TASK DETAILS: Find the word "Silent" in the listing, and copy out each line where it turns up.

-- SOURCE MATERIAL follows --

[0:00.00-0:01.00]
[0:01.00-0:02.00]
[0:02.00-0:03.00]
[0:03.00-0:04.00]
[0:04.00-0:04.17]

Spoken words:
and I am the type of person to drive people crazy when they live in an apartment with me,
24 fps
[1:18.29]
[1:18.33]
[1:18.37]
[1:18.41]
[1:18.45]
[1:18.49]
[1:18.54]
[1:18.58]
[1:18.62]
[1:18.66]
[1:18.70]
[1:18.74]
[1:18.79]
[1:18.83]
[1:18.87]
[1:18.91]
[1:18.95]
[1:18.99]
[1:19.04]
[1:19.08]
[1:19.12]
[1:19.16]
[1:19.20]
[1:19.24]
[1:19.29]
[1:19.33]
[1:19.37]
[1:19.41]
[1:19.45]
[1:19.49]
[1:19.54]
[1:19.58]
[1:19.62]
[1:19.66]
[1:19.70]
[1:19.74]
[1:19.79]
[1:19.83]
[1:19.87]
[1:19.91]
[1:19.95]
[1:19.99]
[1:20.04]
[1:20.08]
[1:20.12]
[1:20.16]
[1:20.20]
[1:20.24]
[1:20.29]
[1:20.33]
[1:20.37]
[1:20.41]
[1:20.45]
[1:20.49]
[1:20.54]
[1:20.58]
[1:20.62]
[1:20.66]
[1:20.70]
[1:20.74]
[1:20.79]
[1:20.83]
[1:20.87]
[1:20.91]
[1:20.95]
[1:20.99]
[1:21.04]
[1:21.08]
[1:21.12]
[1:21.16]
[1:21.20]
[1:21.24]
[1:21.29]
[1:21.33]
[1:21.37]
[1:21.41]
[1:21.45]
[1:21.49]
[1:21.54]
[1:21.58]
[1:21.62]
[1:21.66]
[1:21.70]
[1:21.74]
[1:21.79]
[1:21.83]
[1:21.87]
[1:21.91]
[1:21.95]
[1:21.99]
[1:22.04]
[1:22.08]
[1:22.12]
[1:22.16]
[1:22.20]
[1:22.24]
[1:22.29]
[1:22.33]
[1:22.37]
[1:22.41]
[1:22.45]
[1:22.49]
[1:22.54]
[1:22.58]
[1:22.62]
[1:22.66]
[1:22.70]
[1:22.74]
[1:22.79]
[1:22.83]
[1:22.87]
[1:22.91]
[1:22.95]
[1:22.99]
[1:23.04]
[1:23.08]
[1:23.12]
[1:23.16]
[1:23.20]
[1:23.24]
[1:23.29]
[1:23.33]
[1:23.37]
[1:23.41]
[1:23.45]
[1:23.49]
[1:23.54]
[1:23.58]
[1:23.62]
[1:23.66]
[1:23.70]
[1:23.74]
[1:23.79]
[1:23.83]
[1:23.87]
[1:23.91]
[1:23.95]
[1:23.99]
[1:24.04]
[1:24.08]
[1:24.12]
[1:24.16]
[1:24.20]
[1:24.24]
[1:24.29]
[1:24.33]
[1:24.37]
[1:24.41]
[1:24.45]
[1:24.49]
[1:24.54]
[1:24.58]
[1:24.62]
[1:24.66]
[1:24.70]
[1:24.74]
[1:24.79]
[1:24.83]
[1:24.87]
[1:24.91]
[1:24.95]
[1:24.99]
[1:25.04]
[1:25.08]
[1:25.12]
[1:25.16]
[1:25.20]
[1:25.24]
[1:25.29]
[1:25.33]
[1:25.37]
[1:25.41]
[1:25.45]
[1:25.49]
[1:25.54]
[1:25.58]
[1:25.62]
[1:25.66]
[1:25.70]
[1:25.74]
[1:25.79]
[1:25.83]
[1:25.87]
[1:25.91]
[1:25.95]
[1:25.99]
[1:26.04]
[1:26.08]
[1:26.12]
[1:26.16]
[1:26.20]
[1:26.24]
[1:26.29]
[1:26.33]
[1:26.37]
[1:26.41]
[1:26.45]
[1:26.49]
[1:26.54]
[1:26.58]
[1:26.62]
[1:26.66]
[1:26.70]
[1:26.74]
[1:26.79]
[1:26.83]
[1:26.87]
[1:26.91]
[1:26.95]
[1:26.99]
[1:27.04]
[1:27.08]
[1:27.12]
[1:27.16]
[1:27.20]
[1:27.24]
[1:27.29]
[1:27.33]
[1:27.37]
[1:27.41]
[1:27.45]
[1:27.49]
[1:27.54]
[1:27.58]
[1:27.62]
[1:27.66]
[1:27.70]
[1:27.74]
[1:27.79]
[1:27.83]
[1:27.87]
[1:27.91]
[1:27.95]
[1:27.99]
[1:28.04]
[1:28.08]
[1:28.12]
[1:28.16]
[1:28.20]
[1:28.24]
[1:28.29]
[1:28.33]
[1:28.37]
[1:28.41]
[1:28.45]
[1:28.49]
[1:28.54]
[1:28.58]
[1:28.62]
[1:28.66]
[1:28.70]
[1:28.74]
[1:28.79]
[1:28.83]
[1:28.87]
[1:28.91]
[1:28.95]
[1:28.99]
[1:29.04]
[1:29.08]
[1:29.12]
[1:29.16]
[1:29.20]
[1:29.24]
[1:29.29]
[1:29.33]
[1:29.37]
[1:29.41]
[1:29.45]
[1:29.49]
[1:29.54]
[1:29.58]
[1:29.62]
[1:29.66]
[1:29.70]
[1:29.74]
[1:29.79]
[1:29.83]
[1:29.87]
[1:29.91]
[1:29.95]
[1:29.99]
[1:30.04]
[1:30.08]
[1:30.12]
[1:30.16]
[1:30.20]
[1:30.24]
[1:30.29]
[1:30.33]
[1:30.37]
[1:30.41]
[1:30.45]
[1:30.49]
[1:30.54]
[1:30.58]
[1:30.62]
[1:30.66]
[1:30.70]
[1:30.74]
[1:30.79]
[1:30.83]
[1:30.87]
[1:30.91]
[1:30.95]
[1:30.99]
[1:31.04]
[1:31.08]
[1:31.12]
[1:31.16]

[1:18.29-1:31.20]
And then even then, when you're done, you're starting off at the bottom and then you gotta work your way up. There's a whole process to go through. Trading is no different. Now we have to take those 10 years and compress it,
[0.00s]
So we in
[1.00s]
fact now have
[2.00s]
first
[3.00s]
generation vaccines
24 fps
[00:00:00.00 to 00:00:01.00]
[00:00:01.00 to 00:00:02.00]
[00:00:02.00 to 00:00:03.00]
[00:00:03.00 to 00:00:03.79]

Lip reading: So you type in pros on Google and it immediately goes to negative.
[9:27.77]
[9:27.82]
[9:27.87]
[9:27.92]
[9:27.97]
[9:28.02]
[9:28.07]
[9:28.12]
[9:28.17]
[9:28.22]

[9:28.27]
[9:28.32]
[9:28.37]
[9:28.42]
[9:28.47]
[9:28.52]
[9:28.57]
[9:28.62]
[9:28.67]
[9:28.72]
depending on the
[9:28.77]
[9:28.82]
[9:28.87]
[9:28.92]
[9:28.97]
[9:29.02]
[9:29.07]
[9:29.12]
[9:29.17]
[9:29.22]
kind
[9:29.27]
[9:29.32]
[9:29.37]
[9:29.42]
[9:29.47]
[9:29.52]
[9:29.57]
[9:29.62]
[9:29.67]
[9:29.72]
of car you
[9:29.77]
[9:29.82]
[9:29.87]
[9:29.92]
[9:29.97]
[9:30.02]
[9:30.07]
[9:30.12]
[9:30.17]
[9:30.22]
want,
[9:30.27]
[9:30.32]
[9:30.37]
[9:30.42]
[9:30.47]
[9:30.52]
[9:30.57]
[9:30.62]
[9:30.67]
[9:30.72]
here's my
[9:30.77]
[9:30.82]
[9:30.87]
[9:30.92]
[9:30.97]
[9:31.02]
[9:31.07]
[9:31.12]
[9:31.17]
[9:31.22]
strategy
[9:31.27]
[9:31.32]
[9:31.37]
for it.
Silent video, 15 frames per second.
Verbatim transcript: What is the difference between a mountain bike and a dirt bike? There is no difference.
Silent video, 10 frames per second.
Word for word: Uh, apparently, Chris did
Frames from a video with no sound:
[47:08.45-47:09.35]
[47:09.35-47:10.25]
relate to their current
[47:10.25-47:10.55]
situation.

-- SOURCE MATERIAL concluded --

COMPLETED EXERCISE:
Silent video, 15 frames per second.
Silent video, 10 frames per second.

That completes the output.